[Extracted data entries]
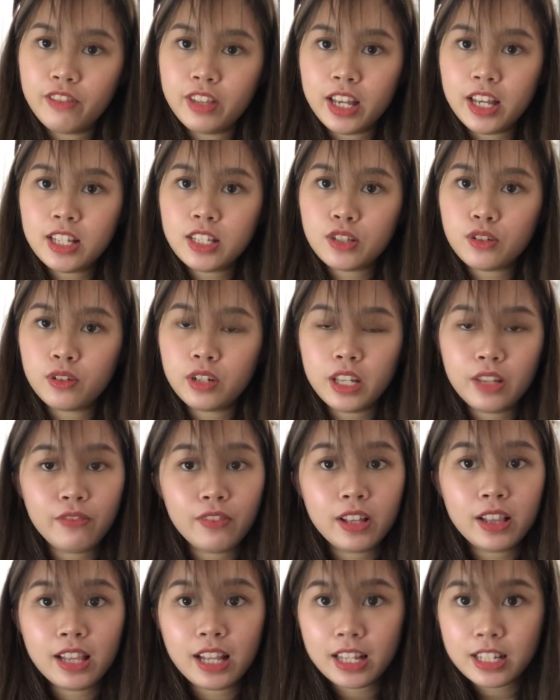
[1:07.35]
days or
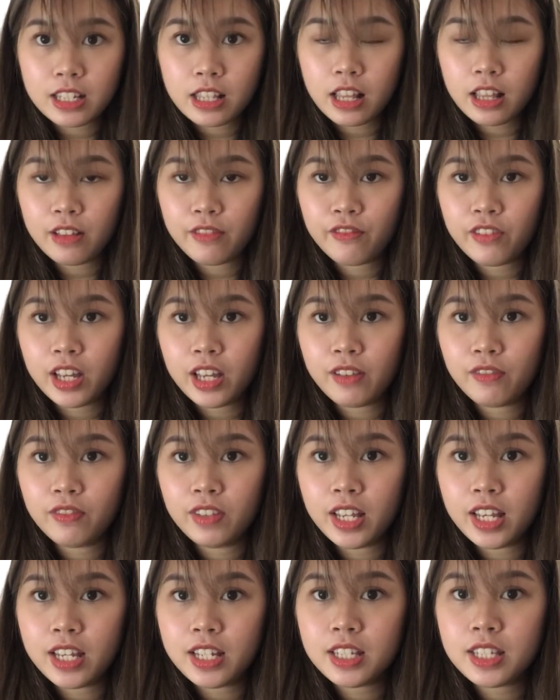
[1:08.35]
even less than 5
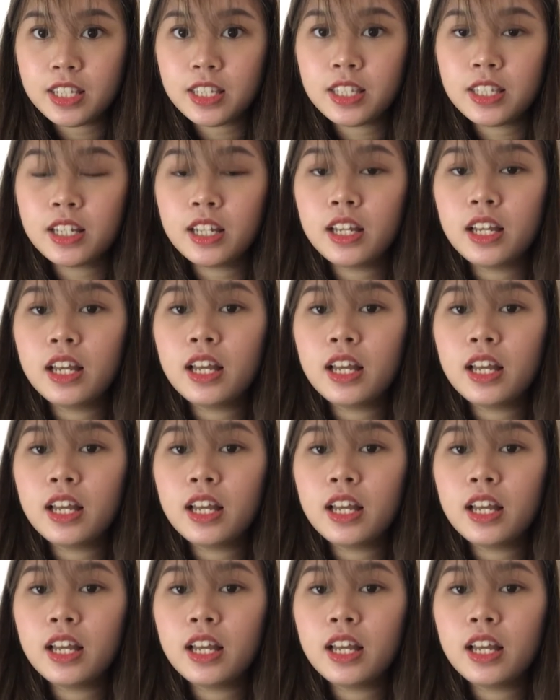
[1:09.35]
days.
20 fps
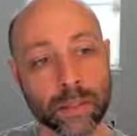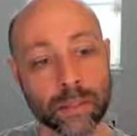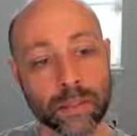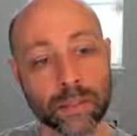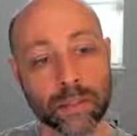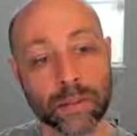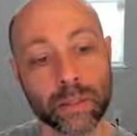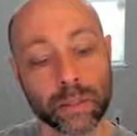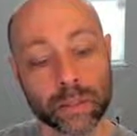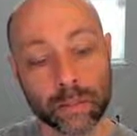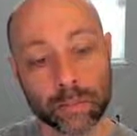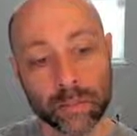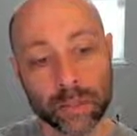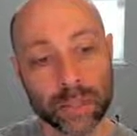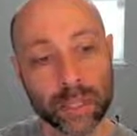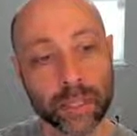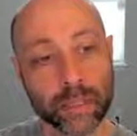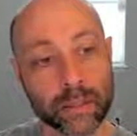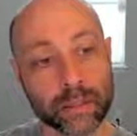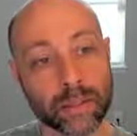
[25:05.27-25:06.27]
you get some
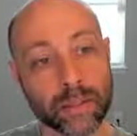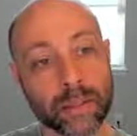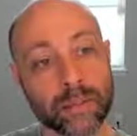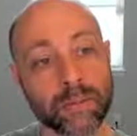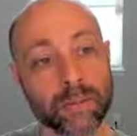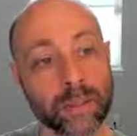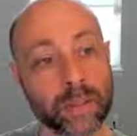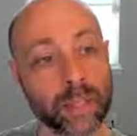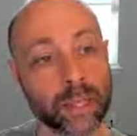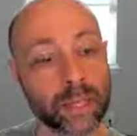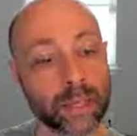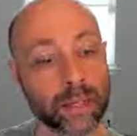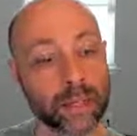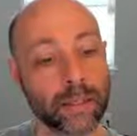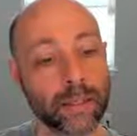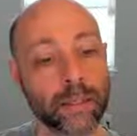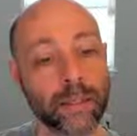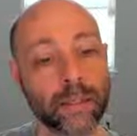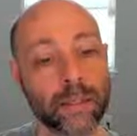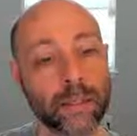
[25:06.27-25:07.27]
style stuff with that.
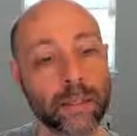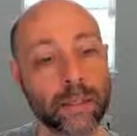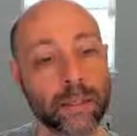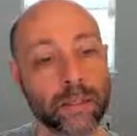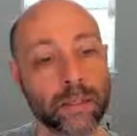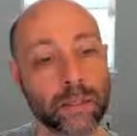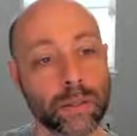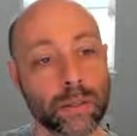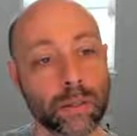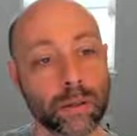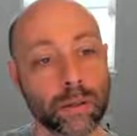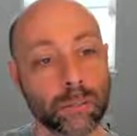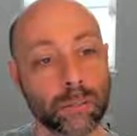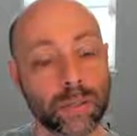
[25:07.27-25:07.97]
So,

## DESCRIPTION OF THE TASK
Copy out the data exactly and keep the pictures out.

## RESPONSE TO THE EXERCISE
[1:07.35]
days or
[1:08.35]
even less than 5
[1:09.35]
days.
20 fps
[25:05.27-25:06.27]
you get some
[25:06.27-25:07.27]
style stuff with that.
[25:07.27-25:07.97]
So,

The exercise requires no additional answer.